The median age in the city was 56.3 years. 13.3% of residents were under the age of 18; 0.1% were between the ages of 18 and 24; 26.7% were from 25 to 44; 40% were from 45 to 64; and 20% were 65 years of age or older. The gender makeup of the city was 40.0% male and 60.0% female.

===2000 census===
As of the census of 2000, there were 13 people, 6 households, and 4 families residing in the city. The population density was 39.4 PD/sqmi. There were 15 housing units at an average density of 45.5 /sqmi. The racial makeup of the city was 100.00% White.

There were 6 households, out of which 50.0% had children under the age of 18 living with them, 50.0% were married couples living together, 33.3% had a female householder with no husband present, and 16.7% were non-families. 16.7% of all households were made up of individuals, and none had someone living alone who was 65 years of age or older.

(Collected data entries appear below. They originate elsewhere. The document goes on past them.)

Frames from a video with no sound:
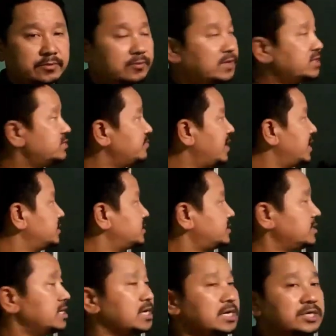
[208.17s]
What is
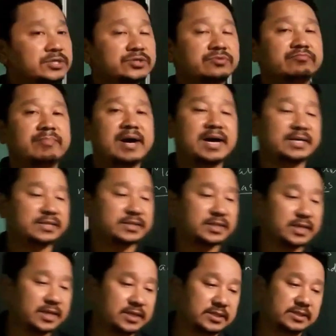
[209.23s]
mass? So mass
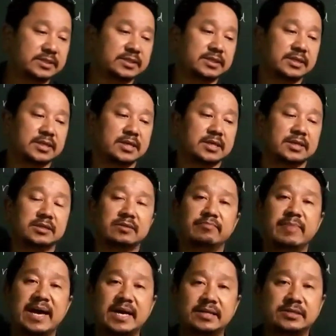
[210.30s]
is the
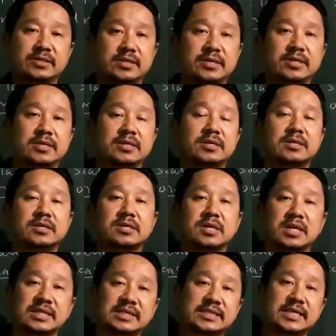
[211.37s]
matter
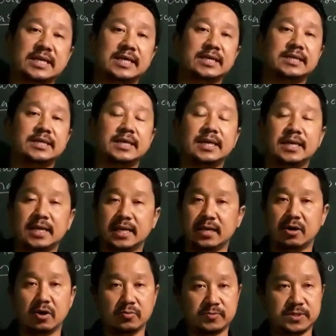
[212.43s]
contained in an
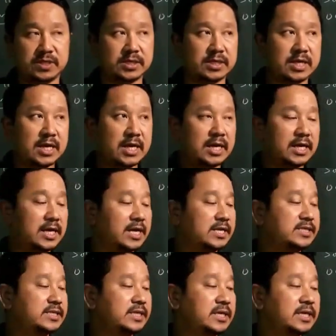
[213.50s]
object. Let
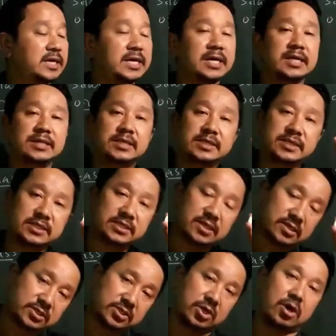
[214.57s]
us see, this is
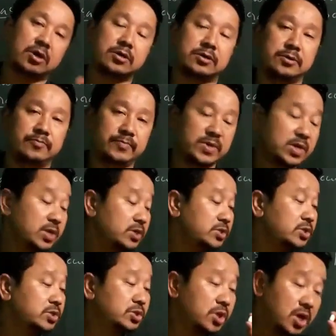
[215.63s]
a chalk.
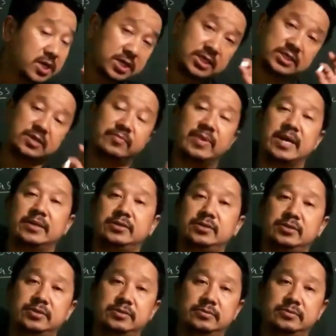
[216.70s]
So chalk is a matter.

The average household size was 2.17 and the average family size was 2.40.

In the city, the population was spread out, with 23.1% under the age of 18, 7.7% from 18 to 24, 53.8% from 45 to 64, and 15.4% who were 65 years of age or older. The median age was 50 years. For every 100 females, there were 62.5 males. For every 100 females age 18 and over, there were 66.7 males.

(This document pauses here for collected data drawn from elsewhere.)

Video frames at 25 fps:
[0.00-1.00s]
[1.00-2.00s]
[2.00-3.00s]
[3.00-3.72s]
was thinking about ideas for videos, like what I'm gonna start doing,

The median income for a household in the city was $33,125, and the median income for a family was $34,375. Males had a median income of $31,250 versus $0 for females. The per capita income for the city was $14,560. None of the population or families were below the poverty line.

==Education==
Mormon Trail Community School District operates schools serving the community.